En accord avec cette visée, le futur chef de l’État ne fera probablement pas revivre à nos clubs le douloureux épisode de la taxe à 75%, et l’humiliation d’une grève avortée qui a laissé de douloureuses traces entre l’État et la ligue. « Nos clubs professionnels souffrent d’un manque de compétitivité. Pour leur permettre d’attirer les meilleurs, d’obtenir l’organisation des grandes compétitions, j’agirai au niveau européen, notamment pour rapprocher les règles fiscales qui diffèrent trop d’un pays à l’autre. » Nul doute que les discussions seront fécondes à ce propos, d’autant plus que Jean-Michel Aulas, désormais quasi vice-président de la FFF, pourra profiter des contacts privilégiés des réseaux lyonnais (Collomb et Braillard notamment) auprès d’Emmanuel Macron, pour construire une relation de confiance entre les instances du foot et l’Élysée.

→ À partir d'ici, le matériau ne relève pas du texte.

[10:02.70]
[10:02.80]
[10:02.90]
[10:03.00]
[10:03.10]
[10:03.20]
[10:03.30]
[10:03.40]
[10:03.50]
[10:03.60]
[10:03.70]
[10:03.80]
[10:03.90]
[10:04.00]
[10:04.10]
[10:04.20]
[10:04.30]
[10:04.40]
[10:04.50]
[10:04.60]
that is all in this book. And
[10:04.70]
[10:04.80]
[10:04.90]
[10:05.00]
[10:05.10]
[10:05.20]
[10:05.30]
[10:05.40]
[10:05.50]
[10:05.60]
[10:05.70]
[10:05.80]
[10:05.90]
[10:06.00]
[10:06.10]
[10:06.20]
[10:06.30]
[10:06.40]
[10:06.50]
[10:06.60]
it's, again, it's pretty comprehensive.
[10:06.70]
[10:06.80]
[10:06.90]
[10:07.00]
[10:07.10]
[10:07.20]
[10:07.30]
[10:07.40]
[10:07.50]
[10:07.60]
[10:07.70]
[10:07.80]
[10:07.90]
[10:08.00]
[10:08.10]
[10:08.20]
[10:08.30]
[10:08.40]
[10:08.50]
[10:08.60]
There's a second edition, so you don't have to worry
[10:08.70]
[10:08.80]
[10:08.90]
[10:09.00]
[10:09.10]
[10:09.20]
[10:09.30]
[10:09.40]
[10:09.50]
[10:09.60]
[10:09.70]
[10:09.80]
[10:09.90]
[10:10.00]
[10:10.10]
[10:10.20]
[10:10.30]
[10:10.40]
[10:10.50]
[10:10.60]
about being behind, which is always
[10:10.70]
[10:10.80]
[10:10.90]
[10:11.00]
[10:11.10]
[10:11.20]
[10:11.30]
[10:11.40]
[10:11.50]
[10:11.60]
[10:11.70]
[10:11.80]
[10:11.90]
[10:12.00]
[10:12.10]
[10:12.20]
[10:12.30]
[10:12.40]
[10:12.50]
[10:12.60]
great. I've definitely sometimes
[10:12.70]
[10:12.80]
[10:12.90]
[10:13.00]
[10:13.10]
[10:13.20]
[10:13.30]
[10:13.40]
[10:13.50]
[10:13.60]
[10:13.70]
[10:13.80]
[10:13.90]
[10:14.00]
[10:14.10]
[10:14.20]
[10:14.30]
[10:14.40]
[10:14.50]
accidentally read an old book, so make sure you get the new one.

Dernier point, peut-être le plus sous-jacent : la place qu’Emmanuel Macron accorde au football dans notre architecture sociale. Son attention pour le foot ne se réduit pas à observer des champions dont le principal rôle consisterait à servir d’exemple à notre jeunesse. Si leur destin le passionne, c’est qu’ils sont d’abord un exemple de réussite professionnelle contre la fatalité de la discrimination et de l’échec scolaire, avec la compétence et le travail comme seul critère. « Avec les centres de formation, les clubs ont embauché des jeunes de ces quartiers sans se soucier d’où ils venaient tout simplement parce qu’ils étaient les meilleurs au ballon. On a fait pareil avec les comiques. Pourquoi ce serait interdit dans le monde de l’entreprise ? » Épousant un paradigme surtout anglo-saxon et fort peu coubertinicien, Macron regarde le marché du travail avant les chartes éthiques. Karim Benzema ne s’y est pas trompé en envoyant un tweet de félicitations.